The Content Standard: Uberflip Study Details Current State of Content Marketing and Sharing

Apr 03, 2013, 14:48 ET from The Content Standard

BOSTON, April 3, 2013 /PRNewswire/ -- The following press release comes from The Content Standard.  Additional information can be found at

Recently, Uberflip released an infographic called "The State of Digital Content," which contains some valuable insight for content marketing. Key usage data from February 2010 through February 2013 was compiled from 28,176,470 unique visits using Google Analytics and their own Uberflip Metrics platform to develop the report.


The study found that mobile users now account for one-fifth of all traffic — up from 1.6 percent in 2010 — while desktop traffic has decreased. Seventy-seven percent of that traffic comes from Apple devices, but Android (16 percent) is quickly growing.

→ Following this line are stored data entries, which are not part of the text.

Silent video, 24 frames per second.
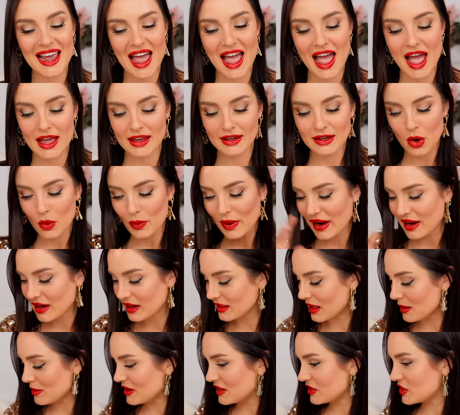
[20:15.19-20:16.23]
And wait,
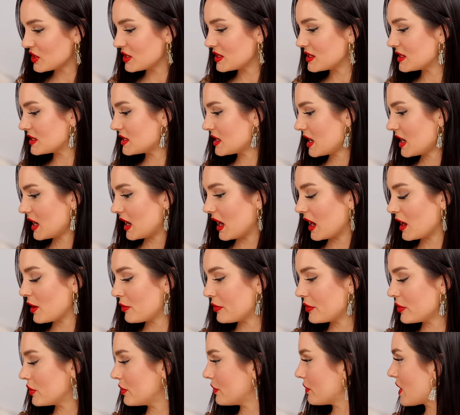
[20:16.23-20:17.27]
let me just see. If
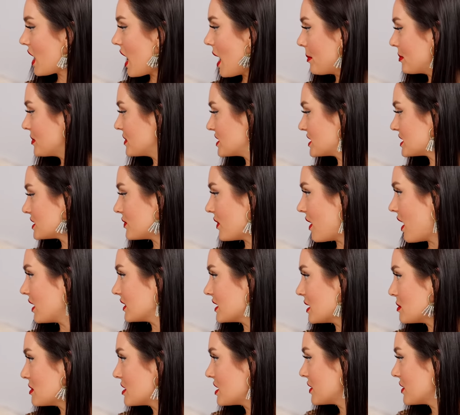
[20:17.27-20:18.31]
you've come this far, let meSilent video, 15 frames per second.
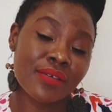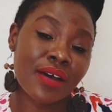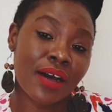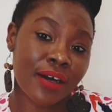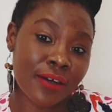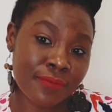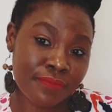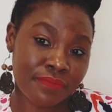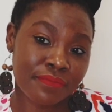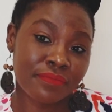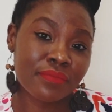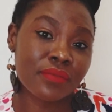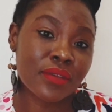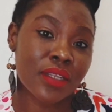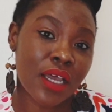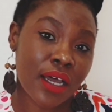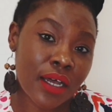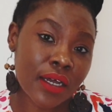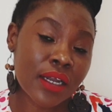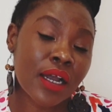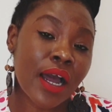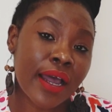
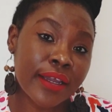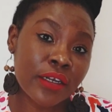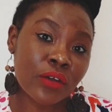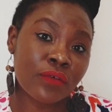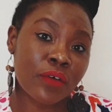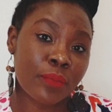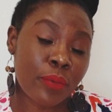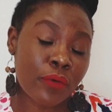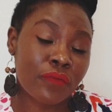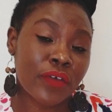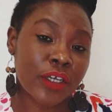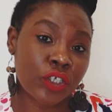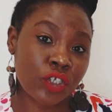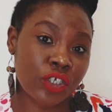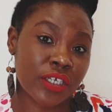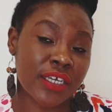kind of a profession.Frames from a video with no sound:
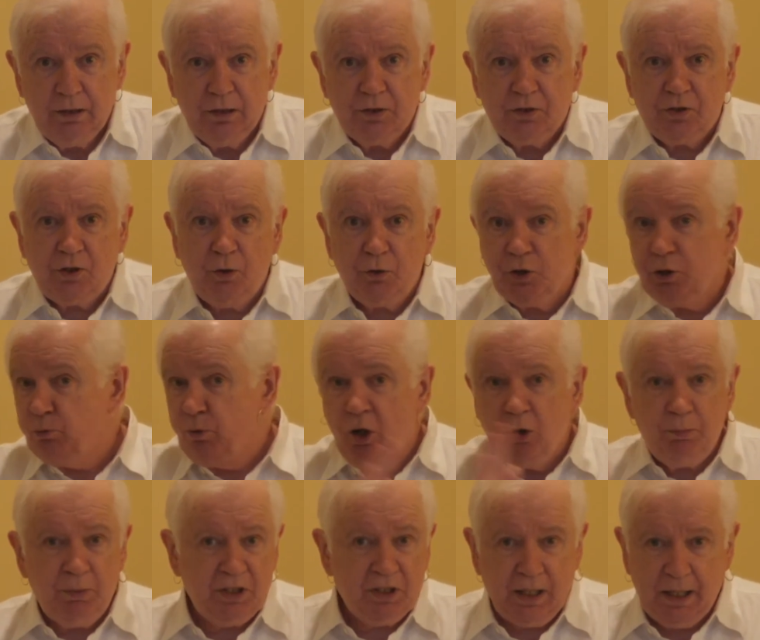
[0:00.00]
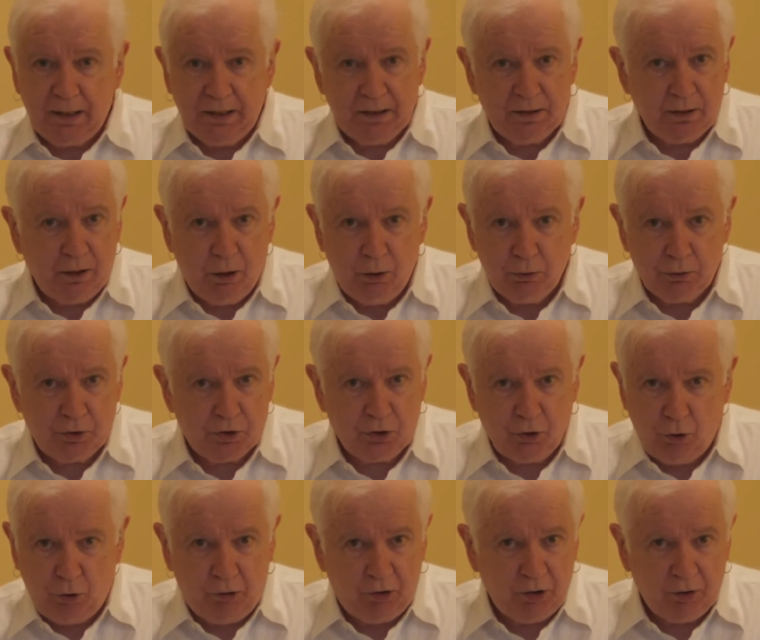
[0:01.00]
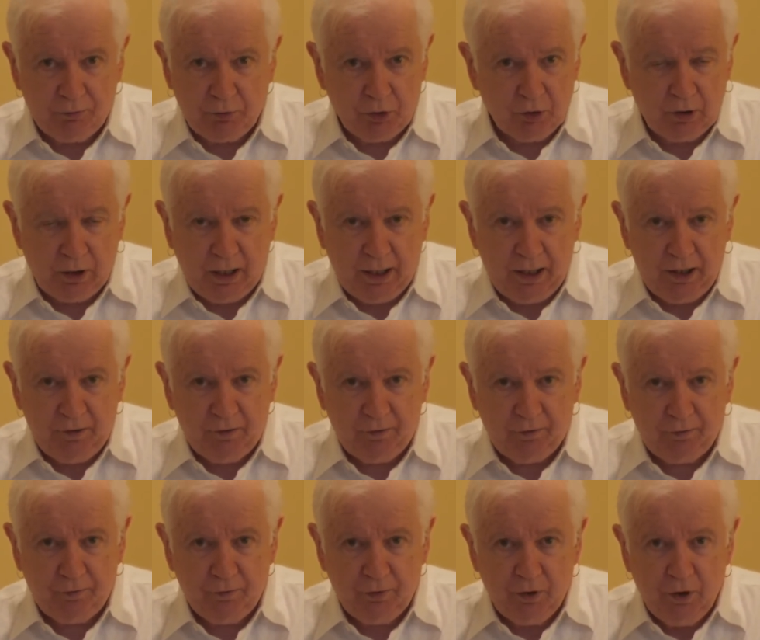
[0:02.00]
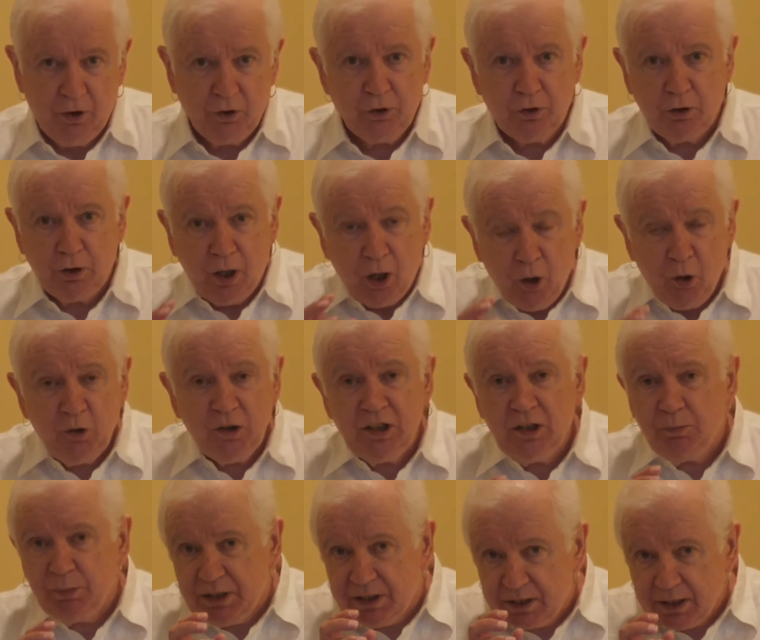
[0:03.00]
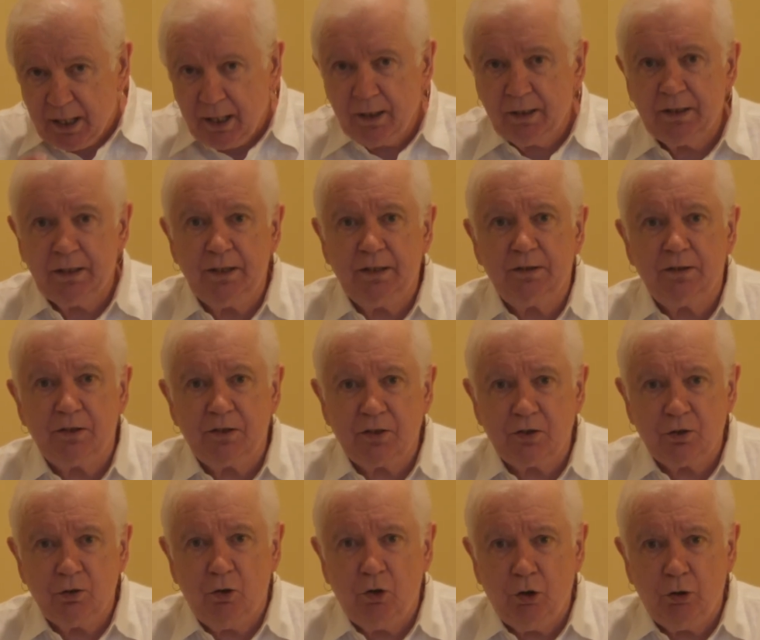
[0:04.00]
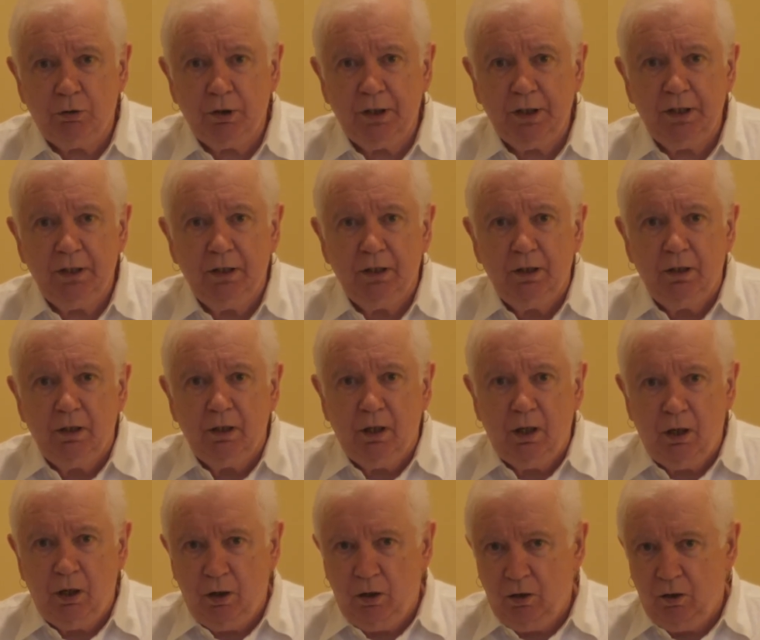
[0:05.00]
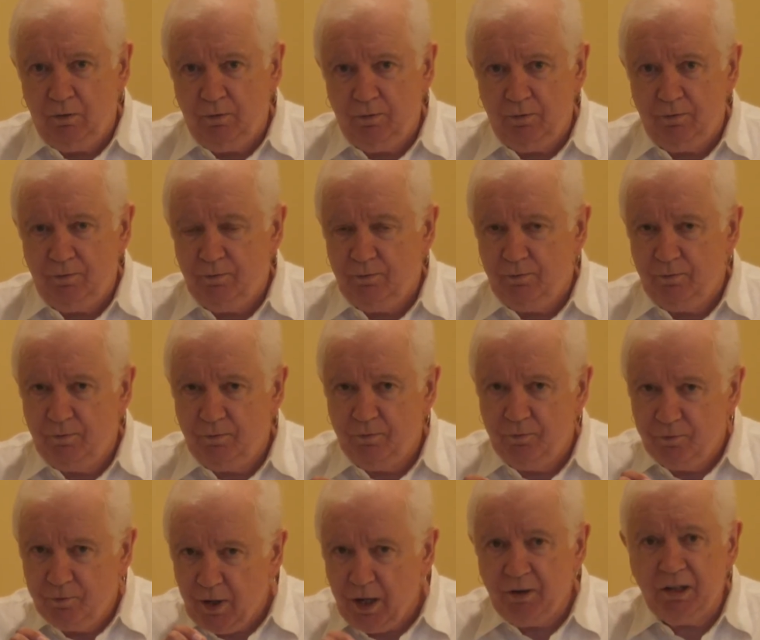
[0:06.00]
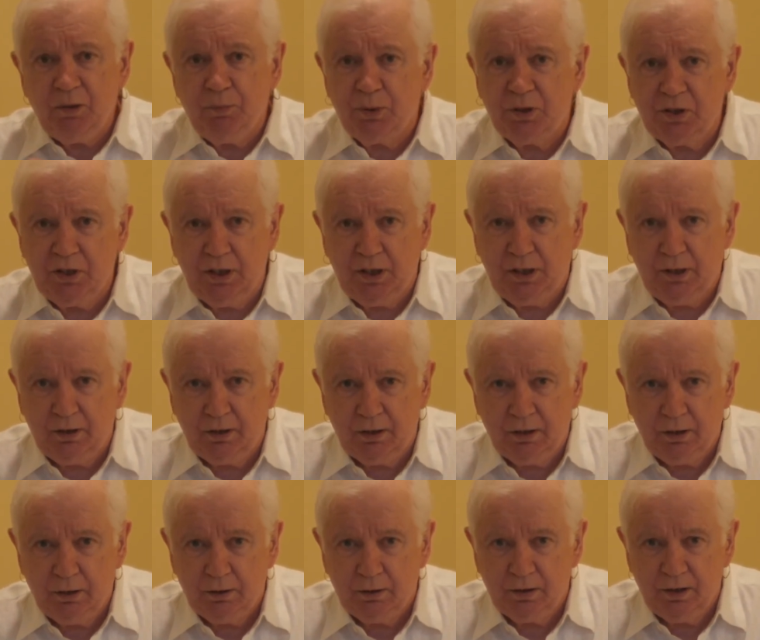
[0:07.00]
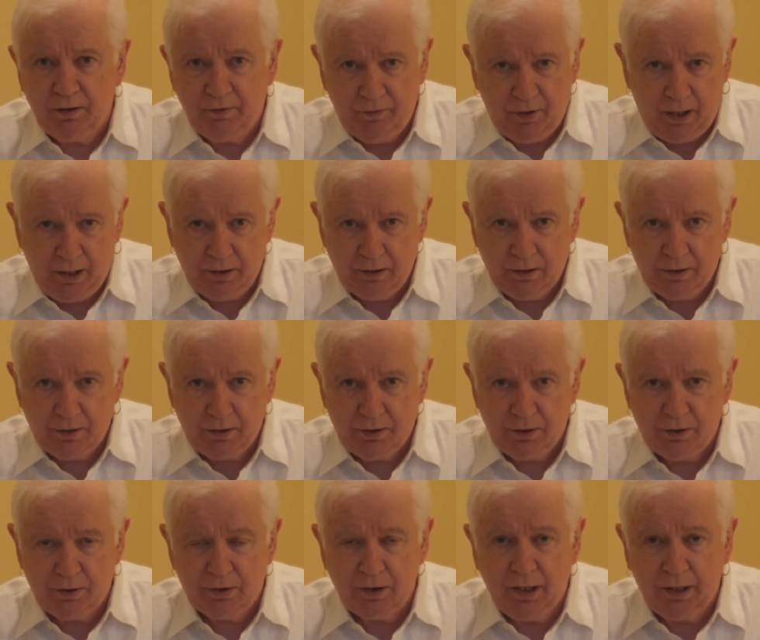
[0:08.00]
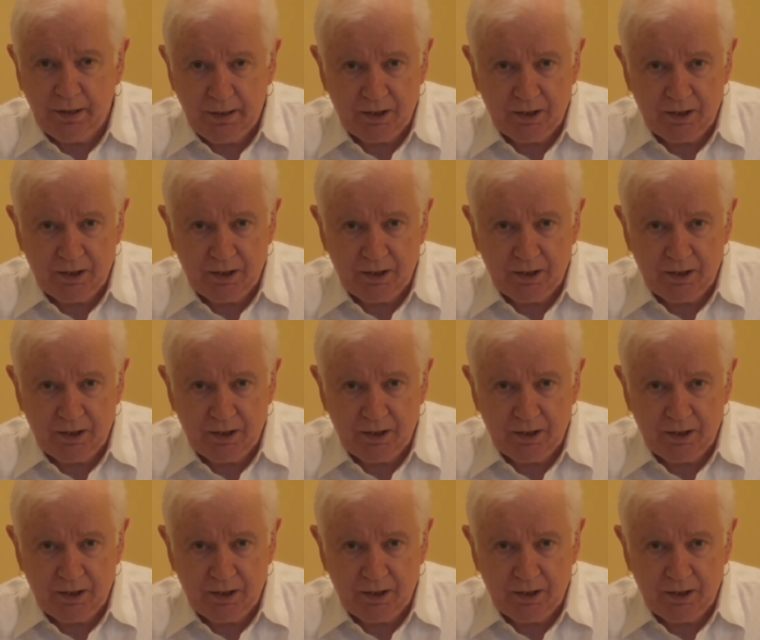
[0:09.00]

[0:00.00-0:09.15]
So you won't be telling the whole story of your life. You'll only be telling the story of very particular events and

Email is no longer the dominant platform for sharing content. While it once accounted for 93 percent of content sharing in 2010, it dropped all the way to 53 percent as of February 2013. This is due to the improved communication and interaction between brands and consumers through social media, reducing the impact of mass mailing.

"The communication is increasingly two-way and spamming is no longer tolerated," says Uberflip CEO Yoav Schwartz.

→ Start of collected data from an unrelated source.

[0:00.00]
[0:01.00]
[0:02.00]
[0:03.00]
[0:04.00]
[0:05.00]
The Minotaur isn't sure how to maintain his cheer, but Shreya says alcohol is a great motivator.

Another big change is that 22 percent of users now incorporate video into their digital content, up from 6 percent three years ago.

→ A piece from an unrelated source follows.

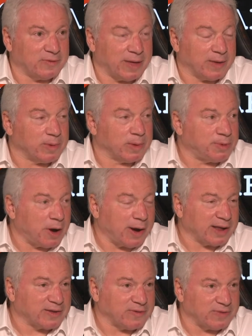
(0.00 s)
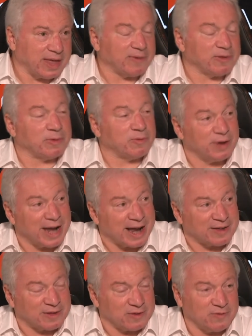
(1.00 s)
they have to be proactive, they have to be
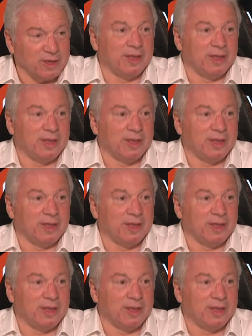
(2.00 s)
reactive.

This report points to a clear direction for the future of content marketing. First, it cements the basic rule that every brand needs a social media presence. The decline in email use is a reflection of the powerful user networks created by Twitter and Facebook and how easy they make content sharing.

It also reinforces recent arguments for brands to strengthen their mobile presence and increase video content. Look for content marketers to start making full use of Google's new "Full Value of Mobile" calculator, which is guaranteed to evolve with increased use and data.

The study also emphasizes the need to keep a finger on the tech industry's pulse — after all, the landscape needs only three years to change.